Adorna è la perfetta rappresentazione del marciume che domina Wind Gap: dietro il suo velo di perfezione apparente, la donna nasconde il volto di un’assassina. Adorna infatti soffre Sindrome di Münchausen per procura, un disturbo che porta chi ne soffre a far male a chi le sta attorno per poterli curare e ricevere attenzioni ed elogi. È Adorna ad aver ucciso la sorella biologica di Camille tramite un mix di antigelo, farmaci e veleno per topi somministrato con lo scopo di far ammalare sua figlia per poi curarla, un disturbo sviluppato per tenere le sue figlie legate a lei in un rapporto di co dipendenza.
Come da tradizione nei Dead girl show anche in Sharp Objects la storia delle vittime si intreccia con quella della città, ma gli omicidi in questo caso sono convenzionali, quasi banali. Ad essere il vero fulcro della serie è la crudeltà: quella di Adora nei confronti delle sue figlie, ma anche nel modo in cui gli abitanti di Wind Gap si trattano l’un l’altro per difendere un’illusione di perfezione che è soltanto apparente.
Le ragazze hanno un solo compito, quello di essere carine. Mentre le ragazze devono rigorosamente rispondere a dei rigidi canoni estetici, i ragazzi devono rispettare il loro ruolo di genere. John Keene viene giudicato quando piange in pubblico per aver scoperto la morte di sua sorella, una reazione che suscita sospetto da parte degli abitanti che iniziano a pensare che sia colpevole dell’omicidio o di avere una relazione incestuosa con la sua defunta sorella.
La paura di venir meno ai ruoli di genere è un comportamento che viene impartito a Wind Gap fin da quando si è piccoli: quando Camille chiede ad un bambino se non ha paura di giocare fuori casa quando c’è un assassino a piede libero, lui le ribatte stizzito che “non è una femminuccia”.
In uno dei flashback più agghiaccianti del pilot, vediamo una giovane Camille nuotare in un lago quando un suo coetaneo la vede, si ferma e le punta il fucile da caccia che aveva con sé.
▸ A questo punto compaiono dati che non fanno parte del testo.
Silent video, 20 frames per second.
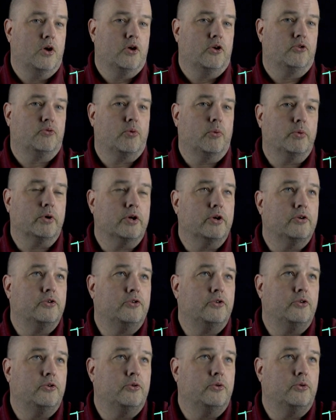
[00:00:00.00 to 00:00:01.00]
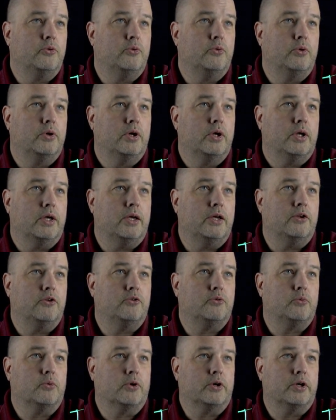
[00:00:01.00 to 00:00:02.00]
So what we're going to do
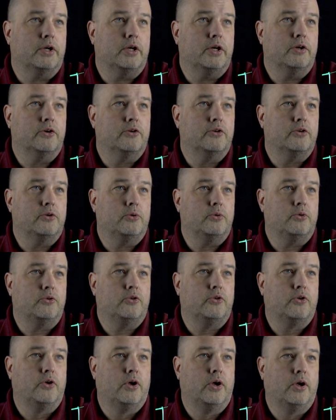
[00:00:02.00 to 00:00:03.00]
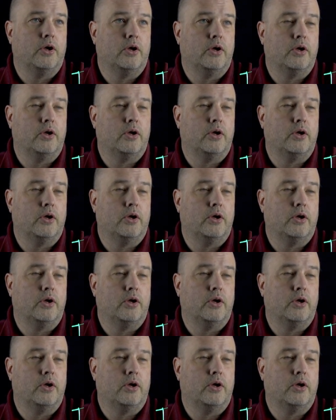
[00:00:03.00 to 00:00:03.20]
is we're going to introduce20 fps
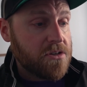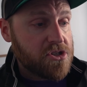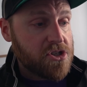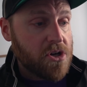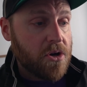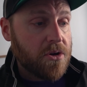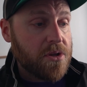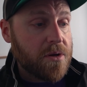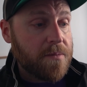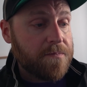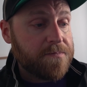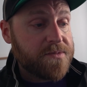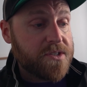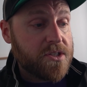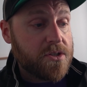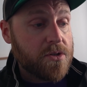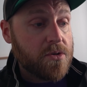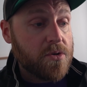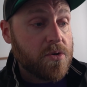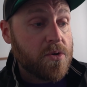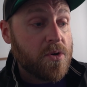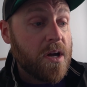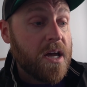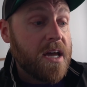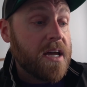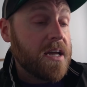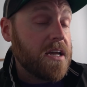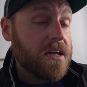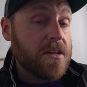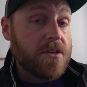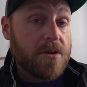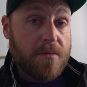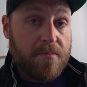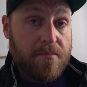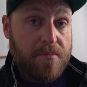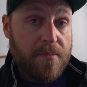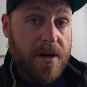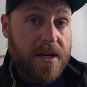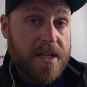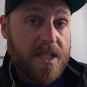you show them to either
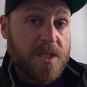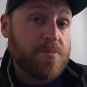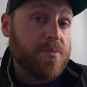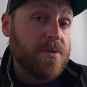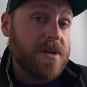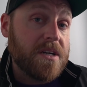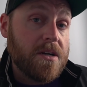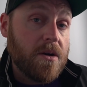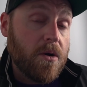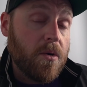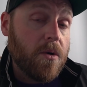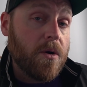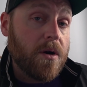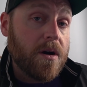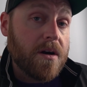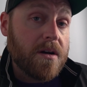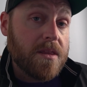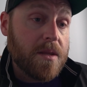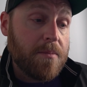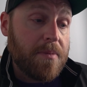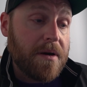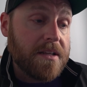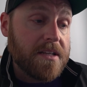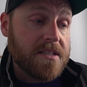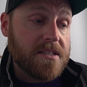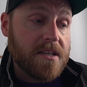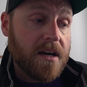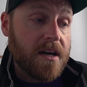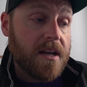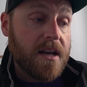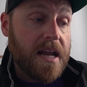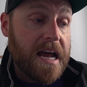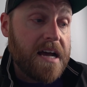Bon Esprit or the Peloton.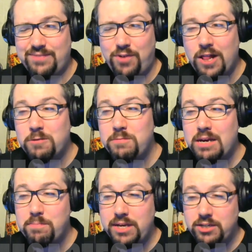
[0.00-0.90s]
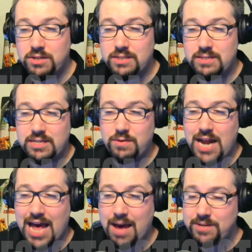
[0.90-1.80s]
follow me on Pinterest and see
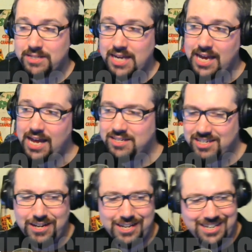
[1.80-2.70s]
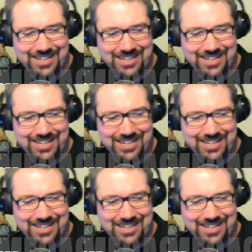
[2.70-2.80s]
what happens, I guess.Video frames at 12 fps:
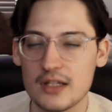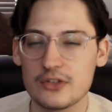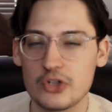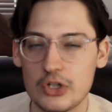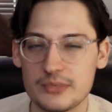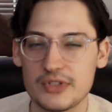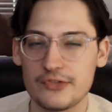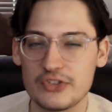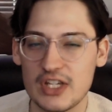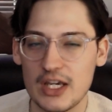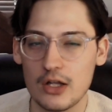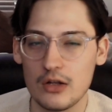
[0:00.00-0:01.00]
in terms of
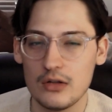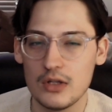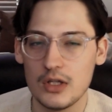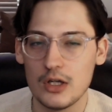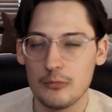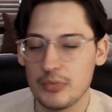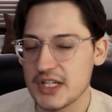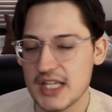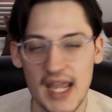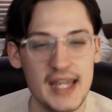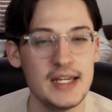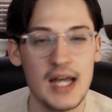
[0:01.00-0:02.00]
skill but
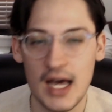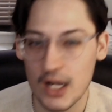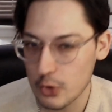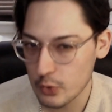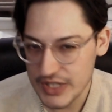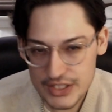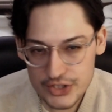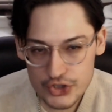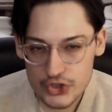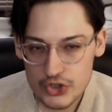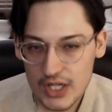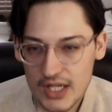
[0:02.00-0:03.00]
he ain't out of
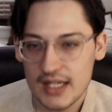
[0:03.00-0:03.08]
reach.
La tiene nel mirino per qualche secondo prima di abbassare il fucile ed iniziare a ridere.
Sharp Objects riesce brillantemente in quello che molte altre narrazioni tentano di fare: ricostruire le dinamiche della società in un ambiente piccolo e chiuso, come quello di una cittadina, per mostrarne al meglio gli orrori e le contraddizioni senza sessualizzare i corpi delle vittime o mettere a tacere il loro vissuto, dando spazio solamente alle voci maschili impegnate nel risolvere il caso e le loro vite.